The Ute Prayer Trees
We all are born from the earth
We live our lives walking on the earth
We die and we seek the creator above
The Black Forest area of Colorado northeast of Colorado Springs is densely populated with Ponderosa Pine trees. A century and a half ago, the Ute Indians called this place home, before they were marched off to settlements in less desirable areas. The Ponderosa Pines became the instrument of Ute lore and they used the trees as trail markers, as a means to catalog celebrations, as tabernacles for prayer and as burial trees to honor their dead.

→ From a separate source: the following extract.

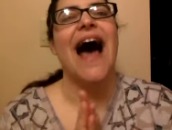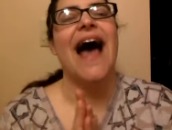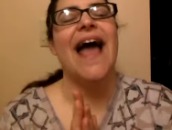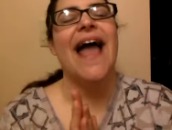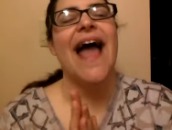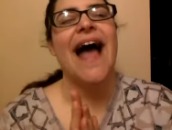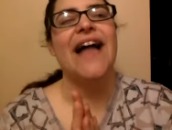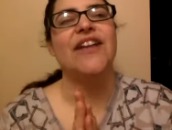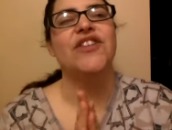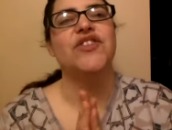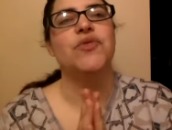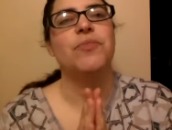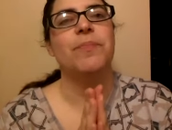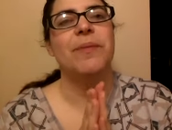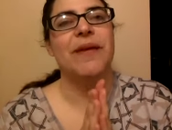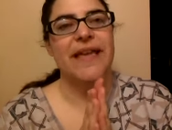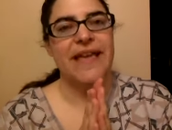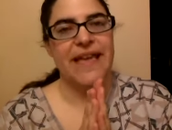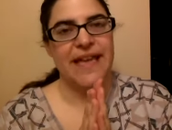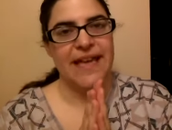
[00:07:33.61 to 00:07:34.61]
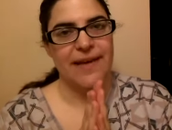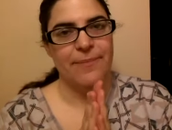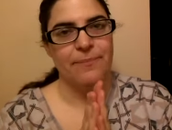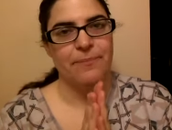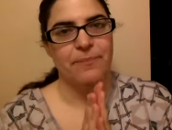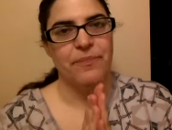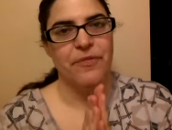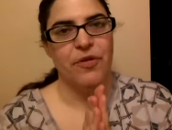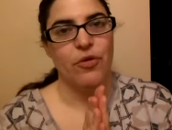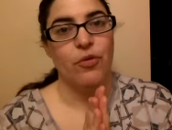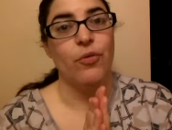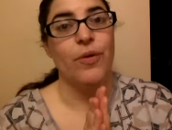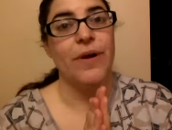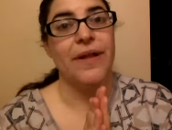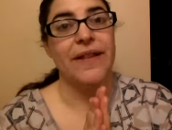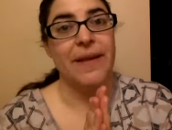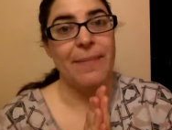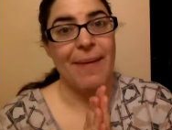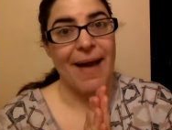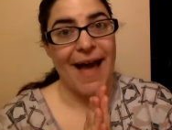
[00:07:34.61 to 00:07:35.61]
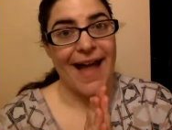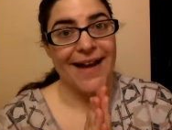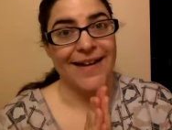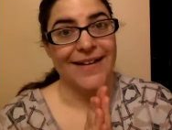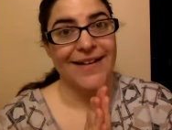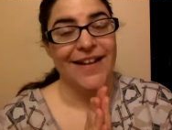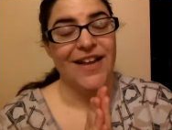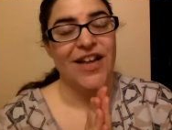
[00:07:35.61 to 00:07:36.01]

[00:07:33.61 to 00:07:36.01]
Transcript: I had to pee really bad.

Some Ponderosa Pines live to an age of 800 years. The Utes employed the trees as vessels for prayers that would live on for centuries after they were gone. Some of the trees they manipulated required generations of care and tending. Markers were bent 30 degrees and helped them navigate through the forests. Celebration trees can be distinguished by a y-pattern that resembles a football goalpost. Burial trees are notable for two man-made 90-degree bends, the first a few feet from the base of the trunk, and the second further up the trunk allowing the remainder of the tree to reach toward the heavens with loving sentiments for the deceased chief or warrior. While not as well-known as the Japanese man-manipulated trees in Bonsai, the Ponderosa Pines of the Ute Indians tell a non-literary history of a people who once carved their existence in the forests near Pikes Peak in Colorado.